Items listed in a dataset
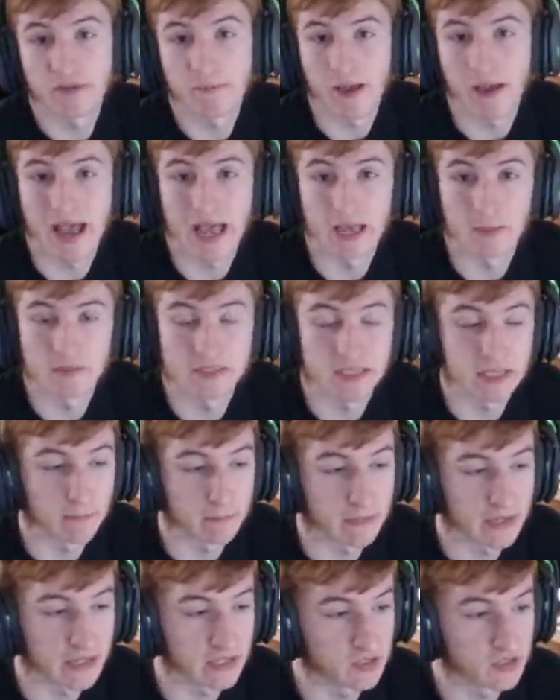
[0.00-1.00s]
Perhaps that
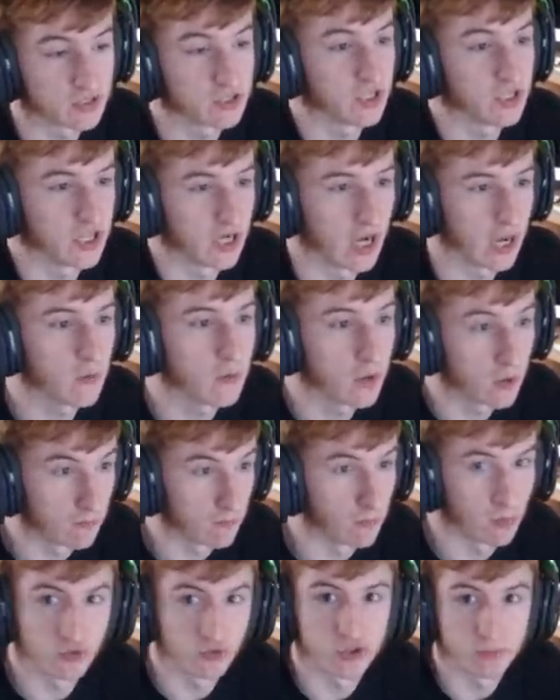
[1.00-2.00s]
means that, you know,
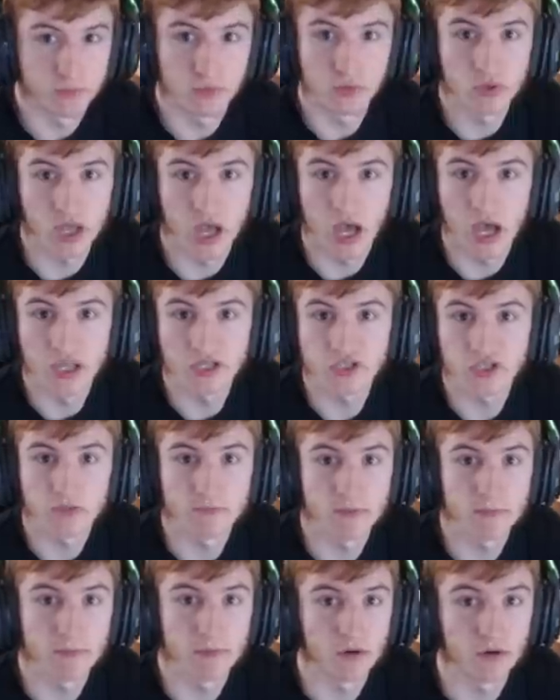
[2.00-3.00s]
multiple cars can
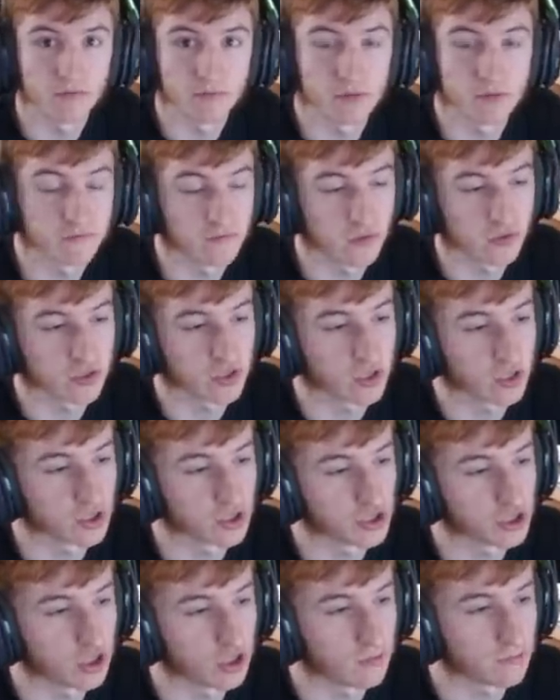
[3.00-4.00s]
be bought from the Forzathon
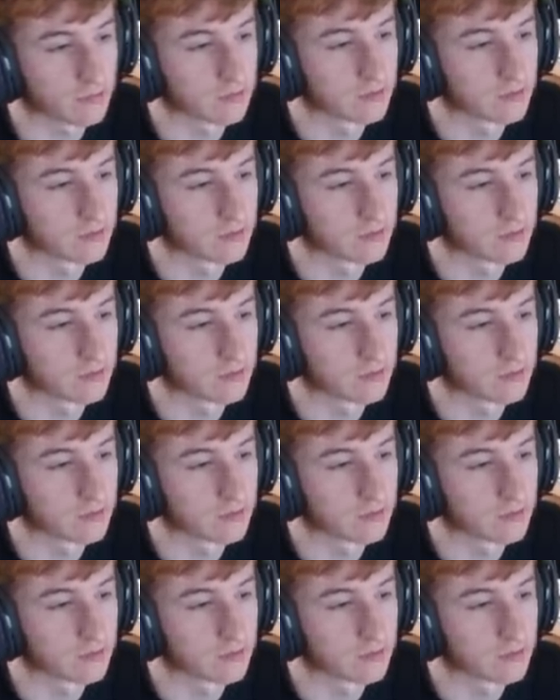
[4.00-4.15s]
shop.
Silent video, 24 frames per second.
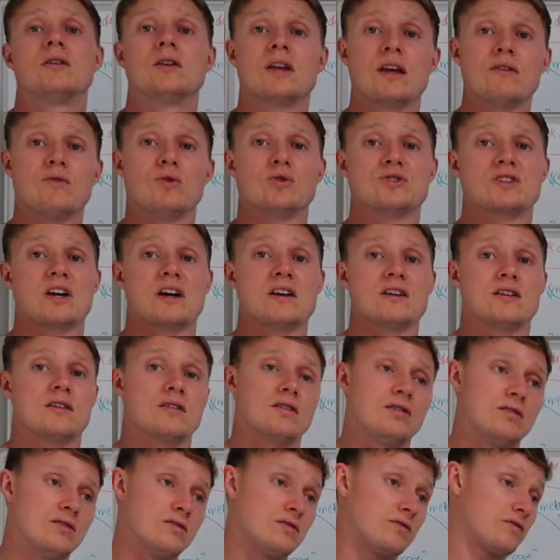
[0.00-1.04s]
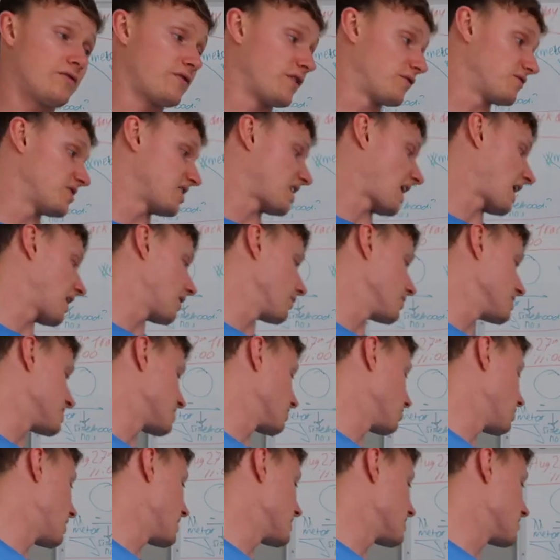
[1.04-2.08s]
give or take 50 calories
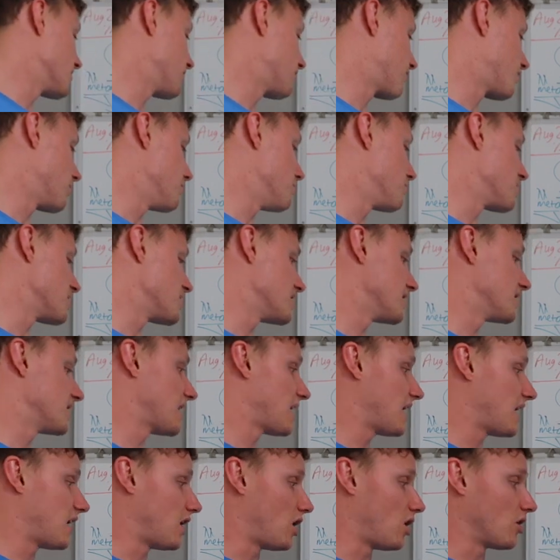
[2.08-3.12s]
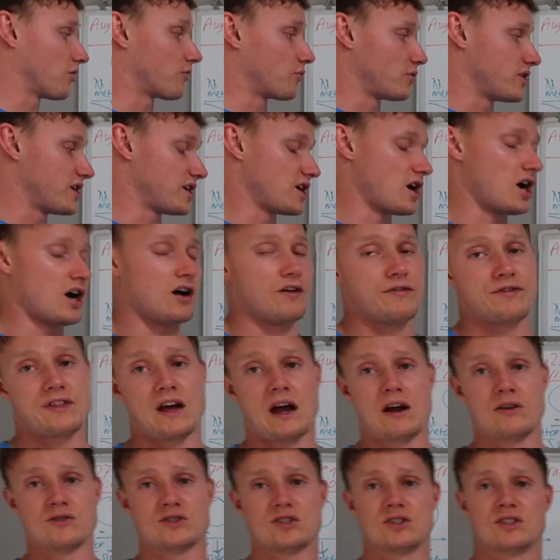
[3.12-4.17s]
away from being at our
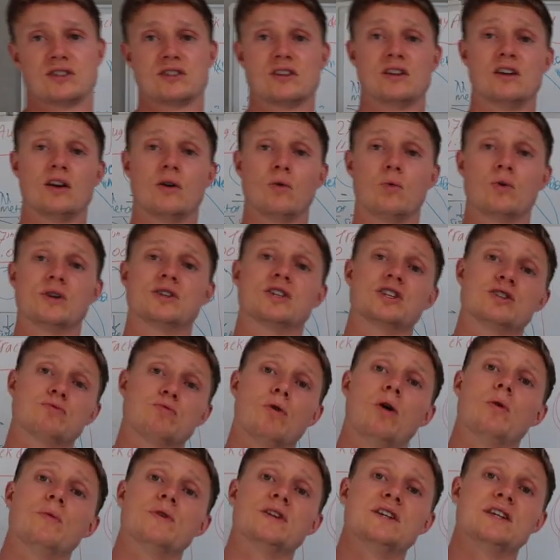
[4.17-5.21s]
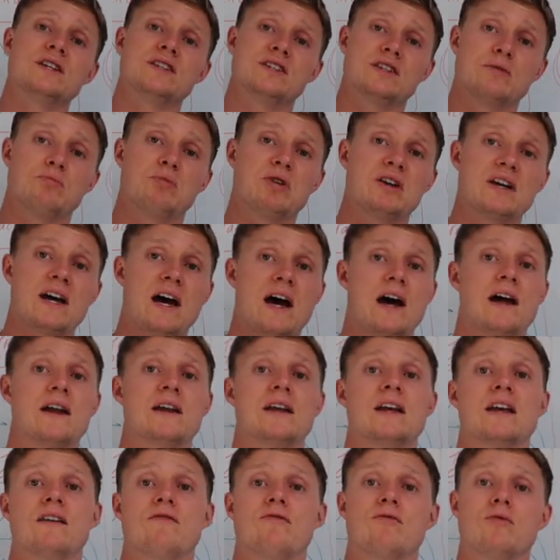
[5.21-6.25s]
3,500, which is what we need to be
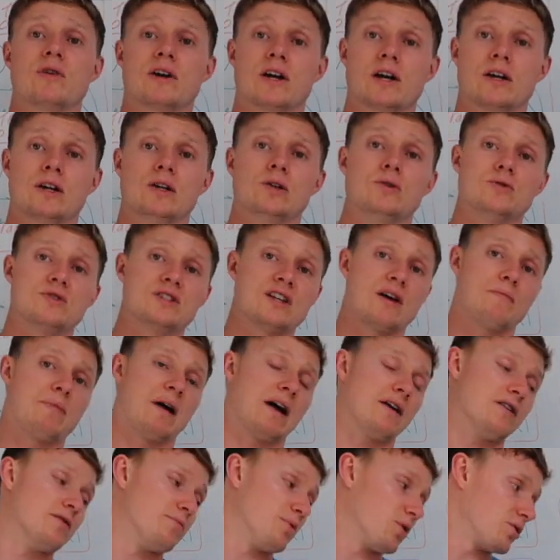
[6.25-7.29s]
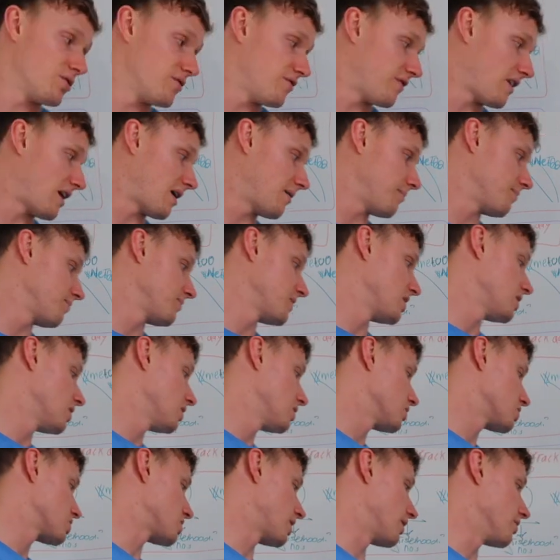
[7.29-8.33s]
at if we're going to lose that pound of body fat.
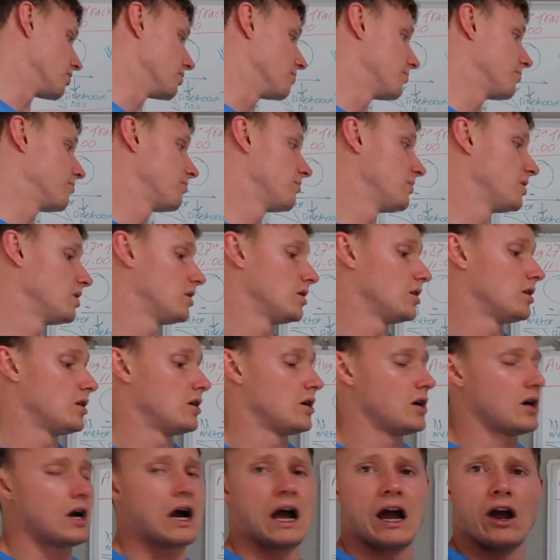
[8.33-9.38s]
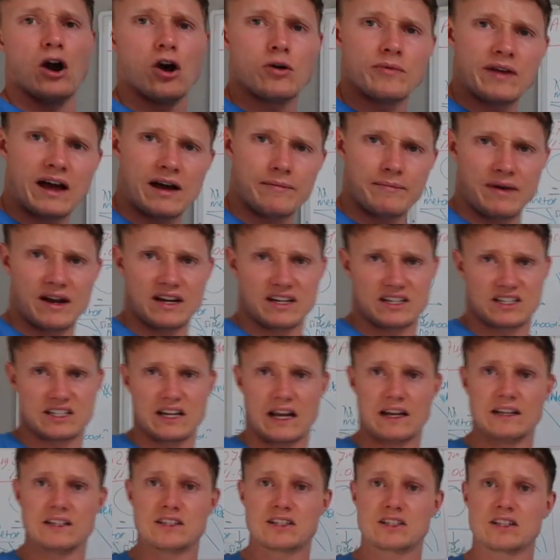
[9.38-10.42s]
So I hope that makes
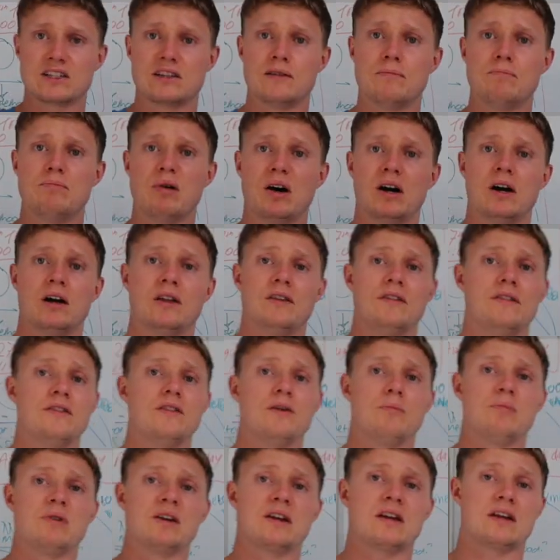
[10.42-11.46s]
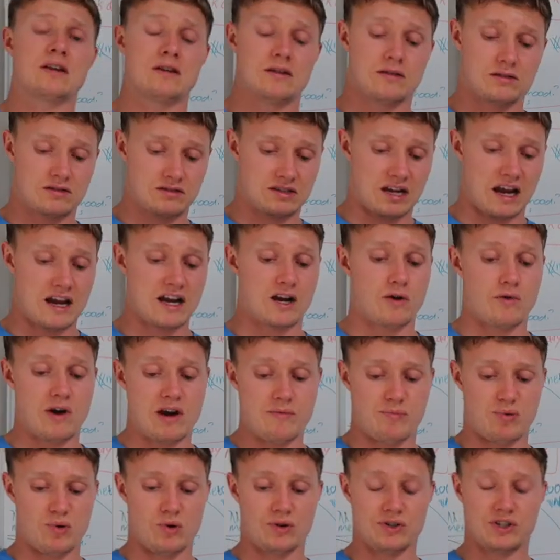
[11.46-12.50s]
sense, but the big
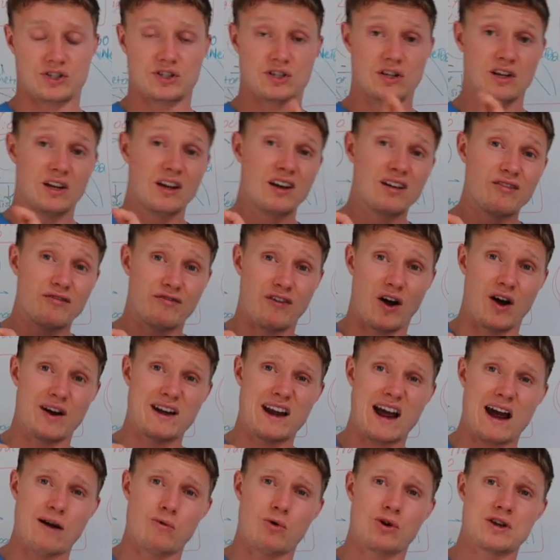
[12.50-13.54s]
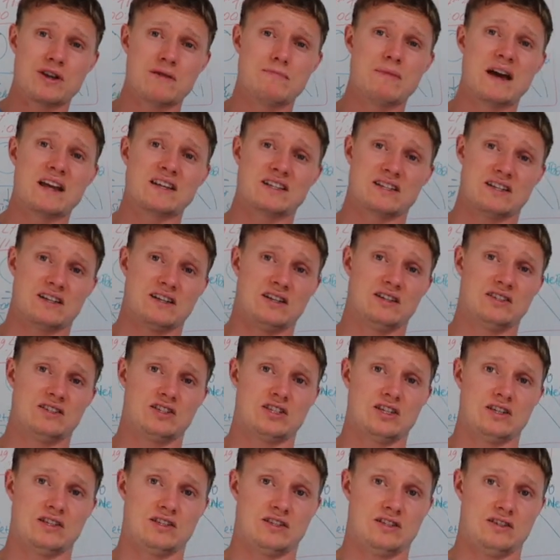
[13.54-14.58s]
takeaway points, find out what your
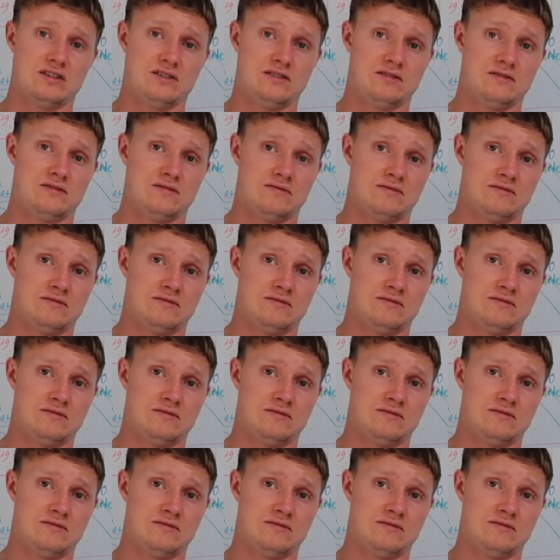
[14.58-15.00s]
maintenance is.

What to produce ▸ Give the data above again exactly. Leave the pictures out.

Task result ▸
[0.00-1.00s]
Perhaps that
[1.00-2.00s]
means that, you know,
[2.00-3.00s]
multiple cars can
[3.00-4.00s]
be bought from the Forzathon
[4.00-4.15s]
shop.
Silent video, 24 frames per second.
[0.00-1.04s]
[1.04-2.08s]
give or take 50 calories
[2.08-3.12s]
[3.12-4.17s]
away from being at our
[4.17-5.21s]
[5.21-6.25s]
3,500, which is what we need to be
[6.25-7.29s]
[7.29-8.33s]
at if we're going to lose that pound of body fat.
[8.33-9.38s]
[9.38-10.42s]
So I hope that makes
[10.42-11.46s]
[11.46-12.50s]
sense, but the big
[12.50-13.54s]
[13.54-14.58s]
takeaway points, find out what your
[14.58-15.00s]
maintenance is.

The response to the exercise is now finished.